__TASK REQUIREMENTS__.
An exact copy of the entries is required, excluding any pictures.

(Stored items)
============================================================

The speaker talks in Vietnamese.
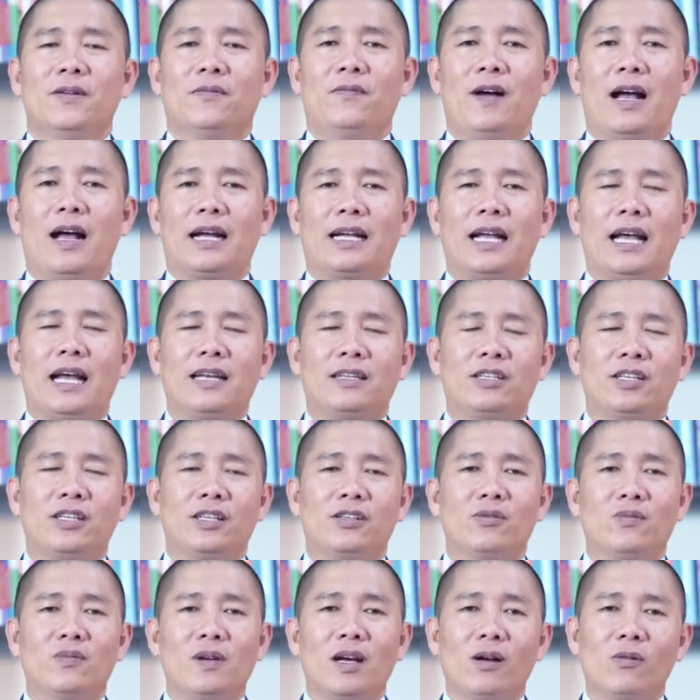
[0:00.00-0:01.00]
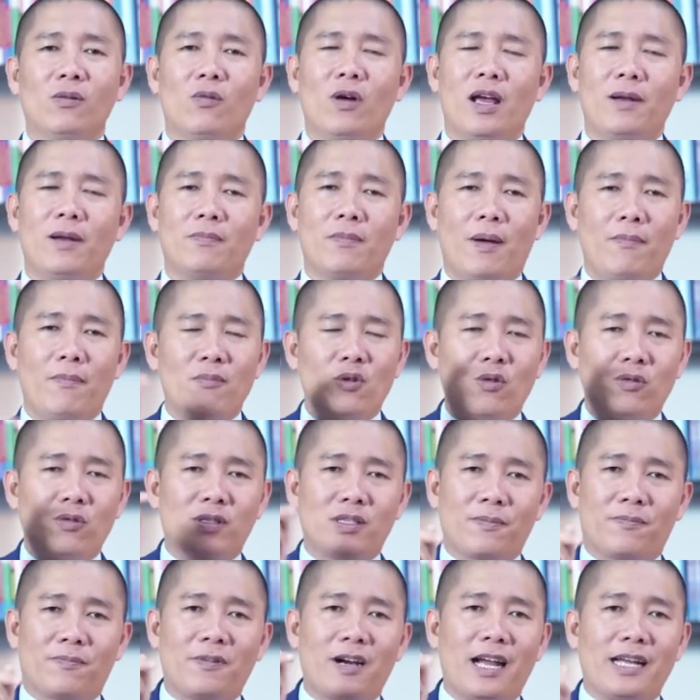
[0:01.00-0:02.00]
Và các anh chị cũng đừng quên bấm nút
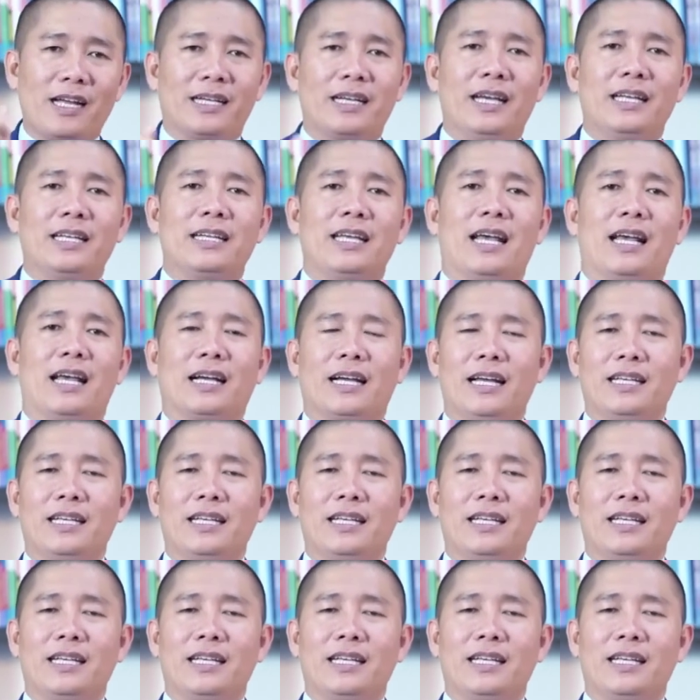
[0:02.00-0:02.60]
subscribe kênh nha.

============================================================

__SOLVED PROBLEM__.
The speaker talks in Vietnamese.
[0:00.00-0:01.00]
[0:01.00-0:02.00]
Và các anh chị cũng đừng quên bấm nút
[0:02.00-0:02.60]
subscribe kênh nha.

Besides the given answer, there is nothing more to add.